I due Troncone arrestati dai carabinieri
I due Troncone arrestati dai carabinieri

I carabinieri hanno messo le manette a due persone. I due arrestati sono ritenuti appartenenti al clan Troncone, indagati per tentata estorsione, aggravata dal metodo mafioso.

Il provvedimento scaturisce da acquisizioni investigative che hanno permesso di raccogliere indizi di colpevolezza a carico degli indagati. In relazione ad una richiesta di natura estorsiva fatta con modalità mafiose. I fatti risalgono agli inizi del mese di giugno. Nei confronti di un imprenditore che, tra il 2016-17, aveva ricevuto un prestito da una terza persona. La denuncia della persona offesa costituisce l’elemento principale intorno al quale si sono sviluppate le successive attività investigative.

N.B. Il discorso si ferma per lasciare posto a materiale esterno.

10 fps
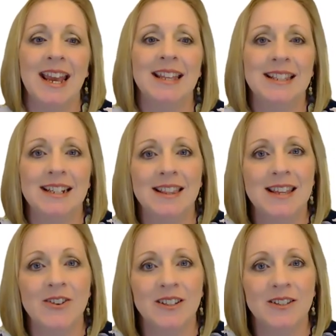and then
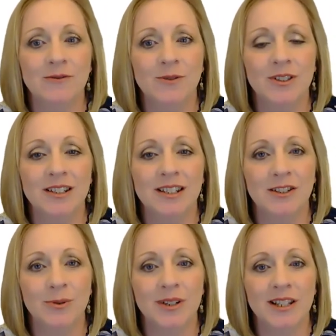$1,000 for the
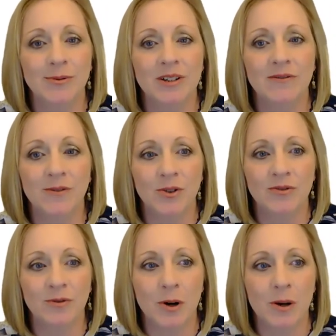1023
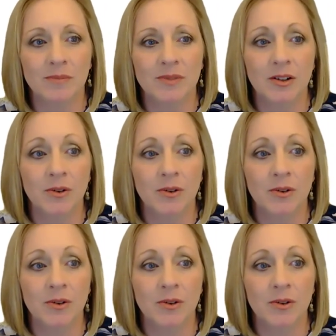full form.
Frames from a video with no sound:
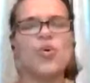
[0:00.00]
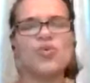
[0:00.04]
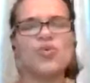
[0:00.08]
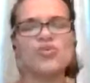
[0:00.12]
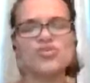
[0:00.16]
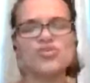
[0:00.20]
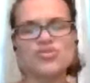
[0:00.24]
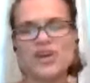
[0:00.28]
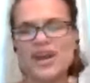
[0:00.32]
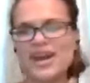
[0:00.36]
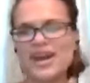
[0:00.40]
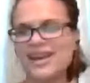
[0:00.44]

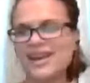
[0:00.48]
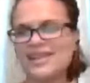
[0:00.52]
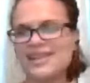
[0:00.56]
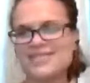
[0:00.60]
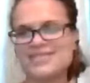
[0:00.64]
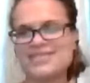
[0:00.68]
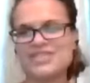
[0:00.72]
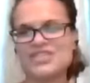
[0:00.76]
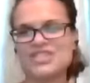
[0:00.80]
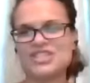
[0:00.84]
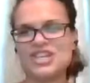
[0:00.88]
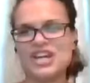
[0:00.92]
try not
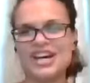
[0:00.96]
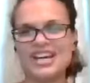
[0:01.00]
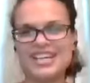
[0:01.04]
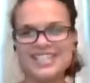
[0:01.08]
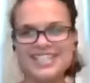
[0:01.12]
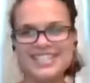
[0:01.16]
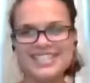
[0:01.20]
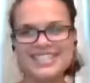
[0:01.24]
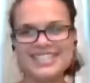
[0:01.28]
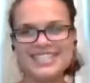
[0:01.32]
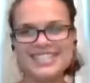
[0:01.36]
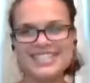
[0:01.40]
to
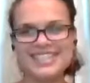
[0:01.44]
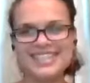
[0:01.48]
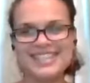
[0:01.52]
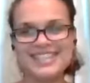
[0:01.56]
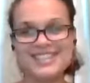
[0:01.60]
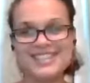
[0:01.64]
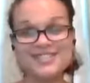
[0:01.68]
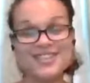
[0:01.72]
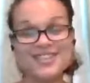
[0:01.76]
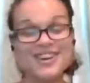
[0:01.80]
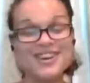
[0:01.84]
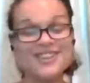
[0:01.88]
judge.
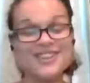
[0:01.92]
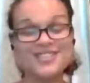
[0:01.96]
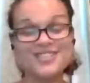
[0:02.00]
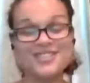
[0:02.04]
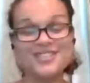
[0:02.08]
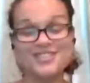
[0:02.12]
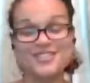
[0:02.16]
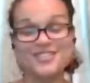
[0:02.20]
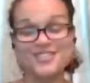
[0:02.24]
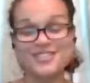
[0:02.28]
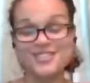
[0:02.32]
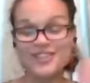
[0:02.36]
Try not to
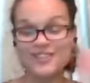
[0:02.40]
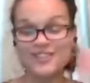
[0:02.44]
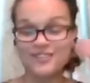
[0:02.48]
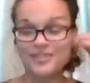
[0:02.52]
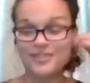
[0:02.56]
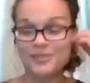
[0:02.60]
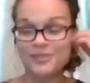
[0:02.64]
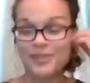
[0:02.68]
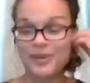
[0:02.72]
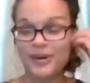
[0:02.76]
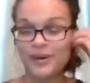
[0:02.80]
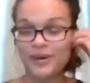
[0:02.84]
judge yourself
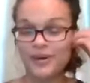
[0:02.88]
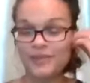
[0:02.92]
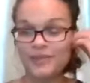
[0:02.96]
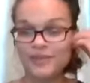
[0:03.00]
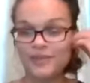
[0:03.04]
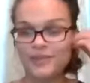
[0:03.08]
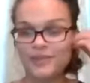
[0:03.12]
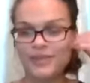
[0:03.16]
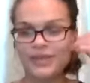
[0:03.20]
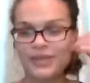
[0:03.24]
as well.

I soldi ‘anticipati’ dagli uomini del clan Troncone

Nello specifico, con il fallimento delle attività imprenditoriali del denunciante, la persona che gli aveva garantito il finanziamento aveva reclamato la restituzione di quanto prestato. Al diniego della vittima, dopo qualche settimana l’intervento degli indagati. I due, con reiterate minacce e facendo sempre leva sull’appartenenza al sodalizio camorristico operante nell’area di Fuorigrotta, preteso la restituzione delle precitate somme, poiché i soldi erano stati da loro anticipati.

In conclusione, il provvedimento cautelare documenta la pericolosità della reiterata condotta delittuosa perpetrata dagli affiliati al clan Troncone in danno dell’imprenditore.

Elenco soggetti arrestati:

– TRONCONE Vitale, nato a Napoli il 06.04.1968.

• TRONCONE Luisa, nata a Napoli il 02.05.1979.